*** Records for the exercise ***

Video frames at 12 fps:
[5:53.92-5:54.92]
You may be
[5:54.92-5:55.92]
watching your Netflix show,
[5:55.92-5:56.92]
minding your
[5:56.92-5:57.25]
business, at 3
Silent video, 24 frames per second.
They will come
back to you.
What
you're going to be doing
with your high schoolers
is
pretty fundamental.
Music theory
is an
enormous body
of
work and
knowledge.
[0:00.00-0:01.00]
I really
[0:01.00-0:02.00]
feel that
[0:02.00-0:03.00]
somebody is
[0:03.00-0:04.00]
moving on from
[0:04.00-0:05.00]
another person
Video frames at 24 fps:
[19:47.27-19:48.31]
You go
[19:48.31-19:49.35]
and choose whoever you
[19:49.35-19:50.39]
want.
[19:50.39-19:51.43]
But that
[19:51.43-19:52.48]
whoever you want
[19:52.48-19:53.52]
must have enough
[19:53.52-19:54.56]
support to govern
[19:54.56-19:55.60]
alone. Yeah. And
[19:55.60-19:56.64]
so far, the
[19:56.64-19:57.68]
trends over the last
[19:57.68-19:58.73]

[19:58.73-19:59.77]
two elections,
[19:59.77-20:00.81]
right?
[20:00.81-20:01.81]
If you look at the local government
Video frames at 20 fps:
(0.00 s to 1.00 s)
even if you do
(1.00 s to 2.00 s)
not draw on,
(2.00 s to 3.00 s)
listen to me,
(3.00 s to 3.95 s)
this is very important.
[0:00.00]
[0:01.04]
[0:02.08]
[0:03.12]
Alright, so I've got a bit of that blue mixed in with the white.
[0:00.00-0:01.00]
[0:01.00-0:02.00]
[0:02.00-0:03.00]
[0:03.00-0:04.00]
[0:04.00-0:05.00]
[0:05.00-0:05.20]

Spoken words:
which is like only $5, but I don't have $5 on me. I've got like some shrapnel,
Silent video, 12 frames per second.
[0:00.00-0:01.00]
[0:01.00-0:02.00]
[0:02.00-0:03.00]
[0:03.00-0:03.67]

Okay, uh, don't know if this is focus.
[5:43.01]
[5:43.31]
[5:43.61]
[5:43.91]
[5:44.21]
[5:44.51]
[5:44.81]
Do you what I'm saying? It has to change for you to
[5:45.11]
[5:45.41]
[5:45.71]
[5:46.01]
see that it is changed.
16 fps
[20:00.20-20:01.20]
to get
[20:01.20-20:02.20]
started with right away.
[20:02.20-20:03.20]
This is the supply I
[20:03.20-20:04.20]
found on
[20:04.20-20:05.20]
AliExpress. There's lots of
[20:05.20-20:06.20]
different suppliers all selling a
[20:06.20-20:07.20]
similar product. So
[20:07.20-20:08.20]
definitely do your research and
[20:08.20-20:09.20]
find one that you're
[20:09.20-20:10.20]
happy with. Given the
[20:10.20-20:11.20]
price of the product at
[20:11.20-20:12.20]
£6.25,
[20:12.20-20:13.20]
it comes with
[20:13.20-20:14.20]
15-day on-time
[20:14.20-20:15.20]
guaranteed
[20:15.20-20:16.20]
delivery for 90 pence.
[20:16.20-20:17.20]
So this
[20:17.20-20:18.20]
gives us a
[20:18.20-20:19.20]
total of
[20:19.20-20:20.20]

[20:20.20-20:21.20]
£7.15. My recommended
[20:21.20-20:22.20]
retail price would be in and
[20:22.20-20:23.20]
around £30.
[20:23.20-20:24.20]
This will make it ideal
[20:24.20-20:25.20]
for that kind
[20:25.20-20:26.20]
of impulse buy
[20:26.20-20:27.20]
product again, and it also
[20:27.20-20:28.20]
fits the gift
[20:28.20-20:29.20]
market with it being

***

Task brief: Reproduce the full block of data exactly, omitting nothing.

Result:
Video frames at 12 fps:
[5:53.92-5:54.92]
You may be
[5:54.92-5:55.92]
watching your Netflix show,
[5:55.92-5:56.92]
minding your
[5:56.92-5:57.25]
business, at 3
Silent video, 24 frames per second.
They will come
back to you.
What
you're going to be doing
with your high schoolers
is
pretty fundamental.
Music theory
is an
enormous body
of
work and
knowledge.
[0:00.00-0:01.00]
I really
[0:01.00-0:02.00]
feel that
[0:02.00-0:03.00]
somebody is
[0:03.00-0:04.00]
moving on from
[0:04.00-0:05.00]
another person
Video frames at 24 fps:
[19:47.27-19:48.31]
You go
[19:48.31-19:49.35]
and choose whoever you
[19:49.35-19:50.39]
want.
[19:50.39-19:51.43]
But that
[19:51.43-19:52.48]
whoever you want
[19:52.48-19:53.52]
must have enough
[19:53.52-19:54.56]
support to govern
[19:54.56-19:55.60]
alone. Yeah. And
[19:55.60-19:56.64]
so far, the
[19:56.64-19:57.68]
trends over the last
[19:57.68-19:58.73]

[19:58.73-19:59.77]
two elections,
[19:59.77-20:00.81]
right?
[20:00.81-20:01.81]
If you look at the local government
Video frames at 20 fps:
(0.00 s to 1.00 s)
even if you do
(1.00 s to 2.00 s)
not draw on,
(2.00 s to 3.00 s)
listen to me,
(3.00 s to 3.95 s)
this is very important.
[0:00.00]
[0:01.04]
[0:02.08]
[0:03.12]
Alright, so I've got a bit of that blue mixed in with the white.
[0:00.00-0:01.00]
[0:01.00-0:02.00]
[0:02.00-0:03.00]
[0:03.00-0:04.00]
[0:04.00-0:05.00]
[0:05.00-0:05.20]

Spoken words:
which is like only $5, but I don't have $5 on me. I've got like some shrapnel,
Silent video, 12 frames per second.
[0:00.00-0:01.00]
[0:01.00-0:02.00]
[0:02.00-0:03.00]
[0:03.00-0:03.67]

Okay, uh, don't know if this is focus.
[5:43.01]
[5:43.31]
[5:43.61]
[5:43.91]
[5:44.21]
[5:44.51]
[5:44.81]
Do you what I'm saying? It has to change for you to
[5:45.11]
[5:45.41]
[5:45.71]
[5:46.01]
see that it is changed.
16 fps
[20:00.20-20:01.20]
to get
[20:01.20-20:02.20]
started with right away.
[20:02.20-20:03.20]
This is the supply I
[20:03.20-20:04.20]
found on
[20:04.20-20:05.20]
AliExpress. There's lots of
[20:05.20-20:06.20]
different suppliers all selling a
[20:06.20-20:07.20]
similar product. So
[20:07.20-20:08.20]
definitely do your research and
[20:08.20-20:09.20]
find one that you're
[20:09.20-20:10.20]
happy with. Given the
[20:10.20-20:11.20]
price of the product at
[20:11.20-20:12.20]
£6.25,
[20:12.20-20:13.20]
it comes with
[20:13.20-20:14.20]
15-day on-time
[20:14.20-20:15.20]
guaranteed
[20:15.20-20:16.20]
delivery for 90 pence.
[20:16.20-20:17.20]
So this
[20:17.20-20:18.20]
gives us a
[20:18.20-20:19.20]
total of
[20:19.20-20:20.20]

[20:20.20-20:21.20]
£7.15. My recommended
[20:21.20-20:22.20]
retail price would be in and
[20:22.20-20:23.20]
around £30.
[20:23.20-20:24.20]
This will make it ideal
[20:24.20-20:25.20]
for that kind
[20:25.20-20:26.20]
of impulse buy
[20:26.20-20:27.20]
product again, and it also
[20:27.20-20:28.20]
fits the gift
[20:28.20-20:29.20]
market with it being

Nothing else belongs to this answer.